__TASK GOAL__.
Each line of the records below that contains "Transcript" needs to be copied.

__Data excerpts__.
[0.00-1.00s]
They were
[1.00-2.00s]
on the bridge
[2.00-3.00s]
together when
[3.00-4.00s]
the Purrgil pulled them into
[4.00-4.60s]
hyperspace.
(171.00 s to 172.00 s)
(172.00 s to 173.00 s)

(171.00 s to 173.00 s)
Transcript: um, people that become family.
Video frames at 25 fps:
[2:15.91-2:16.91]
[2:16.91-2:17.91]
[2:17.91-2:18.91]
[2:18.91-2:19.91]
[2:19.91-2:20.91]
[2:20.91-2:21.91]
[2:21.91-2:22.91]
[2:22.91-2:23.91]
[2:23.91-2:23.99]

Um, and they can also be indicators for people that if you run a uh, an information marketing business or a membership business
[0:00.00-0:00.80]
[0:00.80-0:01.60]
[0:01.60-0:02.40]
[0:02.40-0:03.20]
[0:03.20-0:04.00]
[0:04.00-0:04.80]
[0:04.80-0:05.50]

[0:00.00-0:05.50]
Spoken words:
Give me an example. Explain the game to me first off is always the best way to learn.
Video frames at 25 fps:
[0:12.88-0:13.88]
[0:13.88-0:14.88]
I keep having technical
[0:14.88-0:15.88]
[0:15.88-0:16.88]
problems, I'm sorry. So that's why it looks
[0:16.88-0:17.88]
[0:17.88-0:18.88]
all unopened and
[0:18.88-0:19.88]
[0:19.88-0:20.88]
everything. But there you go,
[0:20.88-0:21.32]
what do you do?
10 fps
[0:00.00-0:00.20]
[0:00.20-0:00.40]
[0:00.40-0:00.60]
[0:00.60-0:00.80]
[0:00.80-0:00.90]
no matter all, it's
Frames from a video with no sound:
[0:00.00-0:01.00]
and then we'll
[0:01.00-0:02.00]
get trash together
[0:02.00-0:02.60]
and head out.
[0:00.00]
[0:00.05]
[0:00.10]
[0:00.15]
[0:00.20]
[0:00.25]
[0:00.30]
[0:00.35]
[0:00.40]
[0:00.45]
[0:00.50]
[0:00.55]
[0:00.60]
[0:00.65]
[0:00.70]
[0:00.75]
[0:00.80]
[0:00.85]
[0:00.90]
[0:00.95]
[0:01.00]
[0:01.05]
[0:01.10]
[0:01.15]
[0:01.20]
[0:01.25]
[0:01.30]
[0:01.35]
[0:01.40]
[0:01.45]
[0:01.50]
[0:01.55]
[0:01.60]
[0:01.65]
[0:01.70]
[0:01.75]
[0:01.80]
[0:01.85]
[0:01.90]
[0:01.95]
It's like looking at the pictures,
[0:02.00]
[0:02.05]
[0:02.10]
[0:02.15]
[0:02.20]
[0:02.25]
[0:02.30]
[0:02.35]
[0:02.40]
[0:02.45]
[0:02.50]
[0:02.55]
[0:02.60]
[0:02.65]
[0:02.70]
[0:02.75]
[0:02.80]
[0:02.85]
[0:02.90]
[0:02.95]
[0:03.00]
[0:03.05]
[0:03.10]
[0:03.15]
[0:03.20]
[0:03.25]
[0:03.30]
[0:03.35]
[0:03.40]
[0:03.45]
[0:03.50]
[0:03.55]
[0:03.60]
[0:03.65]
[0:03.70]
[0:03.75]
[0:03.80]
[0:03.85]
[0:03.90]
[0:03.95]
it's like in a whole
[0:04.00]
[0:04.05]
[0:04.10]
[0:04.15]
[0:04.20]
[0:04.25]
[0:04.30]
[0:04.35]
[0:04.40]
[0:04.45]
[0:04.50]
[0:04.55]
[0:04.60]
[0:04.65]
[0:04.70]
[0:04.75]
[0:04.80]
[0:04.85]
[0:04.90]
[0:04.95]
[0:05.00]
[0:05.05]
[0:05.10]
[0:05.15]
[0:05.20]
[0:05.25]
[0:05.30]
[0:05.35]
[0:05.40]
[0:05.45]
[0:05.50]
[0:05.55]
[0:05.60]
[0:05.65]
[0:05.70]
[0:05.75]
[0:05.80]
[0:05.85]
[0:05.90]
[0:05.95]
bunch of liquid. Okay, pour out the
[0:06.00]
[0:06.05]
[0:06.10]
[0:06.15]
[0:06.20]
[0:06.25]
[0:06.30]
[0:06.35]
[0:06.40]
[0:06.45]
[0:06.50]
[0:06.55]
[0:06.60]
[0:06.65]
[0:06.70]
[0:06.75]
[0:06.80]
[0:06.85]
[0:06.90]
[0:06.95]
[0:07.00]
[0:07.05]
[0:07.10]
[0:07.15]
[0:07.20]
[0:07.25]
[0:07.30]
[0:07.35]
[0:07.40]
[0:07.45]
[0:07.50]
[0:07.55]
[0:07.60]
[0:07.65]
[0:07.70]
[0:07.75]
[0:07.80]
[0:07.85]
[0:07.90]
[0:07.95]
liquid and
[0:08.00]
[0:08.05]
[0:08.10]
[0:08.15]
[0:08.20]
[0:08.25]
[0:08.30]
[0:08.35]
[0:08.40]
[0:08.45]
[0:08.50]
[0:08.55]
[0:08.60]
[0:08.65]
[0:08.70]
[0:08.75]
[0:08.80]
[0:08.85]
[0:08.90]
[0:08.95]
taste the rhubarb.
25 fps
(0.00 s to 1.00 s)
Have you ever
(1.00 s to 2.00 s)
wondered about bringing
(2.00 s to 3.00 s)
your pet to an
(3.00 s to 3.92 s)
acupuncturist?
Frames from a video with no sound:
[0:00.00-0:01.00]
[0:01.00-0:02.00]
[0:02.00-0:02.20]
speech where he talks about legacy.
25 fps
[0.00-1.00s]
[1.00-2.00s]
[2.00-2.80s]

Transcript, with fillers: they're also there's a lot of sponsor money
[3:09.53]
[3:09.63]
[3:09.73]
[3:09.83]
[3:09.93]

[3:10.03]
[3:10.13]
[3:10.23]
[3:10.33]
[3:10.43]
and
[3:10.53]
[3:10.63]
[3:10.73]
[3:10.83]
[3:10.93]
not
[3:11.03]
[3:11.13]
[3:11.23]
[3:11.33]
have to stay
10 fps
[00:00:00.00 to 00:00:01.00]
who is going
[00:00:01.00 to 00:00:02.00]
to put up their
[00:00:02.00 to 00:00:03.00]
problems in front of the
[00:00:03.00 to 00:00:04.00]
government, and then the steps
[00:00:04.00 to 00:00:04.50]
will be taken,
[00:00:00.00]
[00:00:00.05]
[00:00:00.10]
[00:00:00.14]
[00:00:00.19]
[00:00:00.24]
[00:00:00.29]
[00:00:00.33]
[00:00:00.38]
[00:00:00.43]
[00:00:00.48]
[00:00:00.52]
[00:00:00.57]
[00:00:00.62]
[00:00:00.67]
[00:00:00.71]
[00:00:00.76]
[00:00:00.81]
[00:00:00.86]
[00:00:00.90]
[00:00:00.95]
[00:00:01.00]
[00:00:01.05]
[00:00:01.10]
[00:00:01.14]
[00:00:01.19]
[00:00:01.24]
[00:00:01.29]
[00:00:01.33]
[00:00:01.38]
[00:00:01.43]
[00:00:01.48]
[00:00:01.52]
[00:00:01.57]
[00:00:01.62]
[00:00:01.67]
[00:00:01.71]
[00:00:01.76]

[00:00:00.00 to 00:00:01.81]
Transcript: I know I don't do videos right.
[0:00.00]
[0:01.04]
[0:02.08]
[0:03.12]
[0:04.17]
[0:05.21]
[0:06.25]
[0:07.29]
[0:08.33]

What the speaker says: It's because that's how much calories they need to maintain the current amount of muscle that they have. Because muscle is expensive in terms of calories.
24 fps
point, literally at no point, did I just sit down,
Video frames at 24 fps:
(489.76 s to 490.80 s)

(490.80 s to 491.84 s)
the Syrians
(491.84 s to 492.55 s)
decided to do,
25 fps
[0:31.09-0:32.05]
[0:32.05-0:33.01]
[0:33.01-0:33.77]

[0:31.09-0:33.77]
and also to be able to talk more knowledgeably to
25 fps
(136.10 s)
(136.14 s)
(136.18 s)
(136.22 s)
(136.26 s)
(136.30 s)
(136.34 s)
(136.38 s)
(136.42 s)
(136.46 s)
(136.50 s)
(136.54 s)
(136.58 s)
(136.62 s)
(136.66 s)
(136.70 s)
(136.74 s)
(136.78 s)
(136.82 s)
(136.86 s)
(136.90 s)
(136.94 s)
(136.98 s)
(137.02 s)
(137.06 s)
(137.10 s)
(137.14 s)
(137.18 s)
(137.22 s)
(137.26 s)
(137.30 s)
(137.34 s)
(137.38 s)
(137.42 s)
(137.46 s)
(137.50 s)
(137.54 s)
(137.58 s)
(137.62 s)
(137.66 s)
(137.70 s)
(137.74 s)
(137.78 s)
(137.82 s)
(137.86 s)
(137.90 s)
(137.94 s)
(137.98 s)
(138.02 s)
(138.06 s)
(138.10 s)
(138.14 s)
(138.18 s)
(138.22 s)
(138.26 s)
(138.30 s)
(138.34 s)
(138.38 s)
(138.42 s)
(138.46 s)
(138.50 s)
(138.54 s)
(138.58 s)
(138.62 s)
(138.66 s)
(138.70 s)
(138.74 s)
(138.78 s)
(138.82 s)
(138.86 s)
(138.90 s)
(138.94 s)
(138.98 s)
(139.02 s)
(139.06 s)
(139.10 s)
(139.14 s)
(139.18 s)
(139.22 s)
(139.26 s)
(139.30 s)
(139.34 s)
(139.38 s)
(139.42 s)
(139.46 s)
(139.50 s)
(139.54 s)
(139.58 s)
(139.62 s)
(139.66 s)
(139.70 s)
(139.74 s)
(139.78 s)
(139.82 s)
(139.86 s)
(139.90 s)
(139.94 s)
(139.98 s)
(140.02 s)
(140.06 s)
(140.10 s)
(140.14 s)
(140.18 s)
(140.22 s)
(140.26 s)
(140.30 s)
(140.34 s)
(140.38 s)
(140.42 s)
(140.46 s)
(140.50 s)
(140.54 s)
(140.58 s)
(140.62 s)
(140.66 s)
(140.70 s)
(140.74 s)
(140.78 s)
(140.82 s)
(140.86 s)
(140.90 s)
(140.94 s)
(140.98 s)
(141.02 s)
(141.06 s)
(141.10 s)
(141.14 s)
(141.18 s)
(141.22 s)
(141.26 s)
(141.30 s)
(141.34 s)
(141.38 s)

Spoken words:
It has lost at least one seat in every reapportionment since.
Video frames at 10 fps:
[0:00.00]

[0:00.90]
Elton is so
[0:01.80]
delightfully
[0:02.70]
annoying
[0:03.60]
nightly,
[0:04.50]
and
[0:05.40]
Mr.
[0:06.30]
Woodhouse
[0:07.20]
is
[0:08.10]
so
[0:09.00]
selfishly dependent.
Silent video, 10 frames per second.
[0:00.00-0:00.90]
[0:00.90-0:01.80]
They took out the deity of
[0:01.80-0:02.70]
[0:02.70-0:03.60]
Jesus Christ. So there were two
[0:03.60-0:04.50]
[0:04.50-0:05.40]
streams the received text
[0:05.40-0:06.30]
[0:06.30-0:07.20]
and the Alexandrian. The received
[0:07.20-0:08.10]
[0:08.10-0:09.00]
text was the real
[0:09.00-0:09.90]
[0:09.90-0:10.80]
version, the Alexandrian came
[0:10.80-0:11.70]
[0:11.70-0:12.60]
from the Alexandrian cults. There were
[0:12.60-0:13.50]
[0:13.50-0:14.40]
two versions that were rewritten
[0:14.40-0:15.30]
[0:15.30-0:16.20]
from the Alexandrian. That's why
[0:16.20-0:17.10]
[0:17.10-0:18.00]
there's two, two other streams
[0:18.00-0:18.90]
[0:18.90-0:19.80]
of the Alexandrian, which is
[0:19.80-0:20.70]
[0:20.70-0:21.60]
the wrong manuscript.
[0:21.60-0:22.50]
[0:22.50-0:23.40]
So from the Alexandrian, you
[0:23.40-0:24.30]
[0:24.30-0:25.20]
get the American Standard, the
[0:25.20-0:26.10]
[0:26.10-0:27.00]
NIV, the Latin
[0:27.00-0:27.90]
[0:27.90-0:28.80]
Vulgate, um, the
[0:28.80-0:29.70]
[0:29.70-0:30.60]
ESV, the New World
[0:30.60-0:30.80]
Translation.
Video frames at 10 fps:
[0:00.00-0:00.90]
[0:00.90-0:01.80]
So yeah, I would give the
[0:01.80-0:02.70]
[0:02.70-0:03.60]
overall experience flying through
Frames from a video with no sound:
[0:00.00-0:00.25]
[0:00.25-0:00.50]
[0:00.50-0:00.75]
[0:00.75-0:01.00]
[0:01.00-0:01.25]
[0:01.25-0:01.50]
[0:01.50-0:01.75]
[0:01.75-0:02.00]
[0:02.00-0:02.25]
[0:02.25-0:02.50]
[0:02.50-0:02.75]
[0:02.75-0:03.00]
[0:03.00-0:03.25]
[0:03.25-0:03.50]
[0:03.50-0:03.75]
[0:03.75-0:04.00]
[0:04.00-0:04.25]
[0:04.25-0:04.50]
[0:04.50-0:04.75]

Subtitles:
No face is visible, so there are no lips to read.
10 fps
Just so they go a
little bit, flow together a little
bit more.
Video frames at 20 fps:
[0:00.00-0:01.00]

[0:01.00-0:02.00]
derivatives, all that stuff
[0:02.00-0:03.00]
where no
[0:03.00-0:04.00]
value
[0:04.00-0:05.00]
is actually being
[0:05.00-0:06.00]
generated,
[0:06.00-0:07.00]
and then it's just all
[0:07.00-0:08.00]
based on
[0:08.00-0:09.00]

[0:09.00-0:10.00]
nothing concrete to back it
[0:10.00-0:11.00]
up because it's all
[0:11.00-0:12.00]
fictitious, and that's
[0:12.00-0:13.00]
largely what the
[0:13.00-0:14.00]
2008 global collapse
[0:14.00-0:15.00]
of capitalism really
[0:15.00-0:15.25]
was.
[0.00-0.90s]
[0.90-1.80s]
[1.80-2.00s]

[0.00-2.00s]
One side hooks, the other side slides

__TASK OUTPUT__.
Transcript: um, people that become family.
Transcript, with fillers: they're also there's a lot of sponsor money
Transcript: I know I don't do videos right.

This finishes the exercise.